* _Problem statement_
An exact transcription is needed of the lines below from the one with "Frames from a" through the one with "(2002.38 s)", with no other lines and no pictures.
──────────
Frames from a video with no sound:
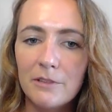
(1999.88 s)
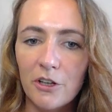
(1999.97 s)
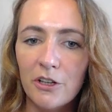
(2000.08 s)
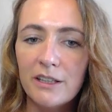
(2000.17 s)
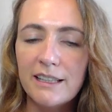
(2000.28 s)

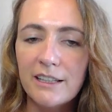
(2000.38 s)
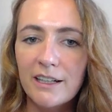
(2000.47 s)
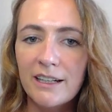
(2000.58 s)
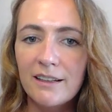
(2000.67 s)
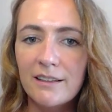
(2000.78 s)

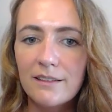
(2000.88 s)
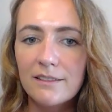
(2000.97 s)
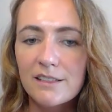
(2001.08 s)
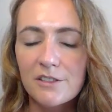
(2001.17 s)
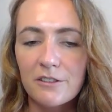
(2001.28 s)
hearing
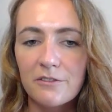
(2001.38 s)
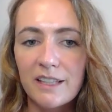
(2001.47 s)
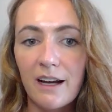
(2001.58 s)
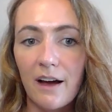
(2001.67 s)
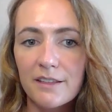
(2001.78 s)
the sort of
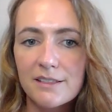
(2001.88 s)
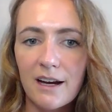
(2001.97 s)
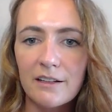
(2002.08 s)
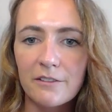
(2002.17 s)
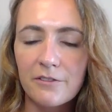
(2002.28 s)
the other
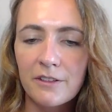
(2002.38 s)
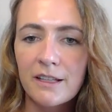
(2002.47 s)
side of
──────────
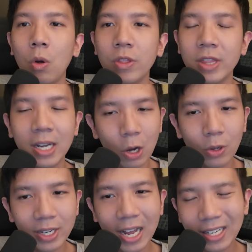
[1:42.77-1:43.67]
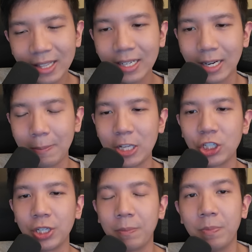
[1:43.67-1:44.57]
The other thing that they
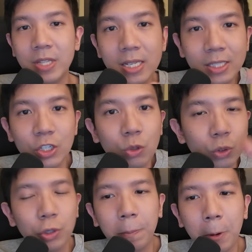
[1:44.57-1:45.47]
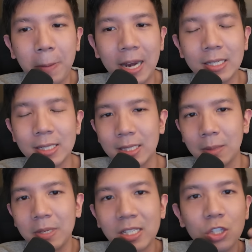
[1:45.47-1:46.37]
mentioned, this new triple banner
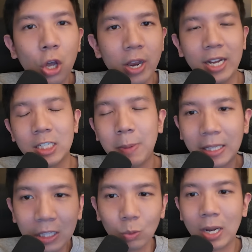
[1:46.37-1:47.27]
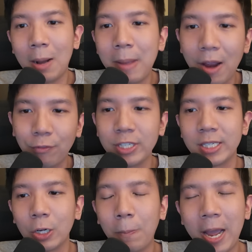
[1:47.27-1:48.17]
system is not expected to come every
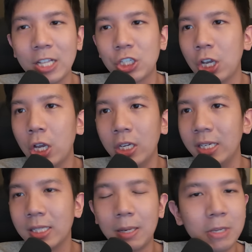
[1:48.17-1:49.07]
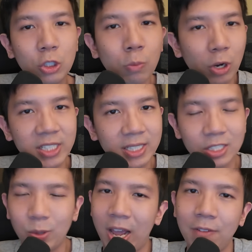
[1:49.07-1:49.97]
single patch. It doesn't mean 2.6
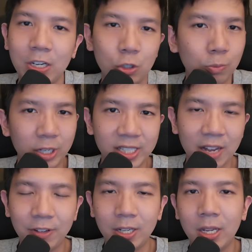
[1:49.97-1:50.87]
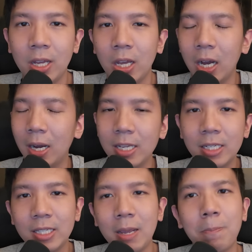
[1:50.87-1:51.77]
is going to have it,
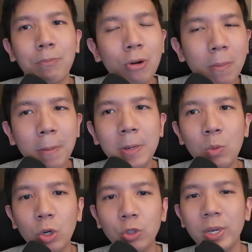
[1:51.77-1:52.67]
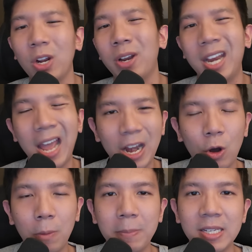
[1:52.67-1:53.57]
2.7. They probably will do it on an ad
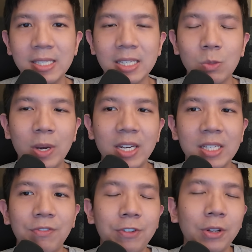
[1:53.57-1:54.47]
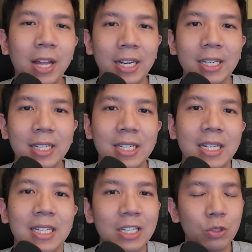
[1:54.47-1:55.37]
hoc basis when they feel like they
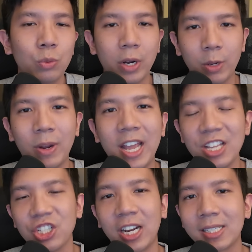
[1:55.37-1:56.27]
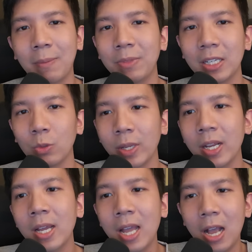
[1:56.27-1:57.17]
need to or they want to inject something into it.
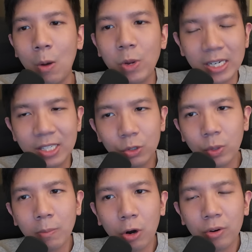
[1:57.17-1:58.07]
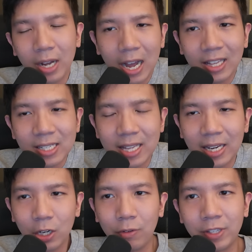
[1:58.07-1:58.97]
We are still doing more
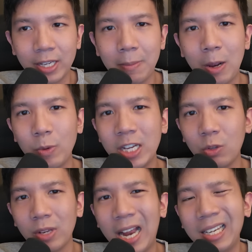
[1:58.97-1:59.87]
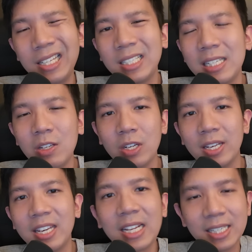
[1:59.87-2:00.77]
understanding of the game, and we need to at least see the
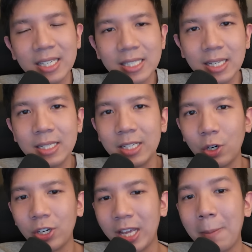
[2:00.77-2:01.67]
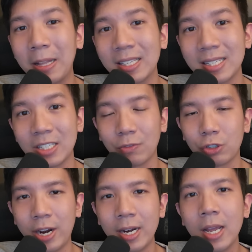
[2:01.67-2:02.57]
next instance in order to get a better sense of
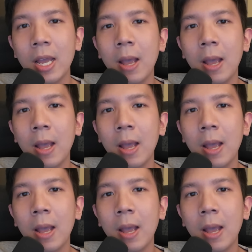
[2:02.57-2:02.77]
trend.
──────────
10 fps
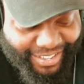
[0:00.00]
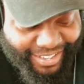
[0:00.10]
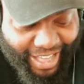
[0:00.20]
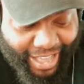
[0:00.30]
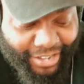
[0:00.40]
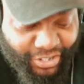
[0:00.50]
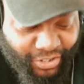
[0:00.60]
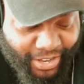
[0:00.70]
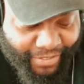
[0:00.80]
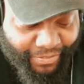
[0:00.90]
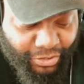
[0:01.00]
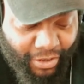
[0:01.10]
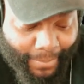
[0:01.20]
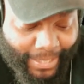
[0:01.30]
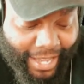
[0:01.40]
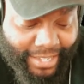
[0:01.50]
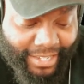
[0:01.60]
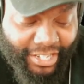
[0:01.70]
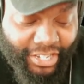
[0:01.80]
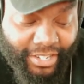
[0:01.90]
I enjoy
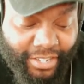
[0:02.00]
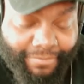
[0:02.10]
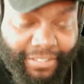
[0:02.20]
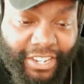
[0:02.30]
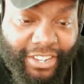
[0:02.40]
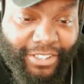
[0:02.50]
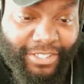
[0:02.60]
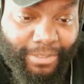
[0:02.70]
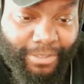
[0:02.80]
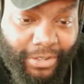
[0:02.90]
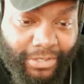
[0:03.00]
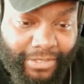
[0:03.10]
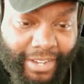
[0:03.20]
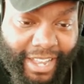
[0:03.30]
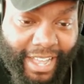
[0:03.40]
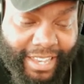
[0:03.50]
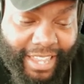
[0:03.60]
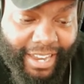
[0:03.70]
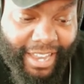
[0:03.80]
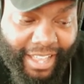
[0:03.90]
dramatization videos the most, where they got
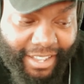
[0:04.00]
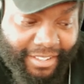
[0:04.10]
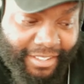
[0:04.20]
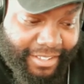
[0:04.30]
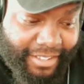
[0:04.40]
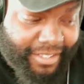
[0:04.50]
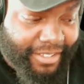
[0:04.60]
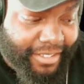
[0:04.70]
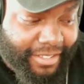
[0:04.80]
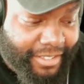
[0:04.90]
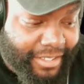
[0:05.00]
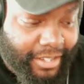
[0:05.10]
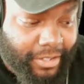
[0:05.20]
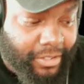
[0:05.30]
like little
──────────
* _Written reply_
Frames from a video with no sound:
(1999.88 s)
(1999.97 s)
(2000.08 s)
(2000.17 s)
(2000.28 s)

(2000.38 s)
(2000.47 s)
(2000.58 s)
(2000.67 s)
(2000.78 s)

(2000.88 s)
(2000.97 s)
(2001.08 s)
(2001.17 s)
(2001.28 s)
hearing
(2001.38 s)
(2001.47 s)
(2001.58 s)
(2001.67 s)
(2001.78 s)
the sort of
(2001.88 s)
(2001.97 s)
(2002.08 s)
(2002.17 s)
(2002.28 s)
the other
(2002.38 s)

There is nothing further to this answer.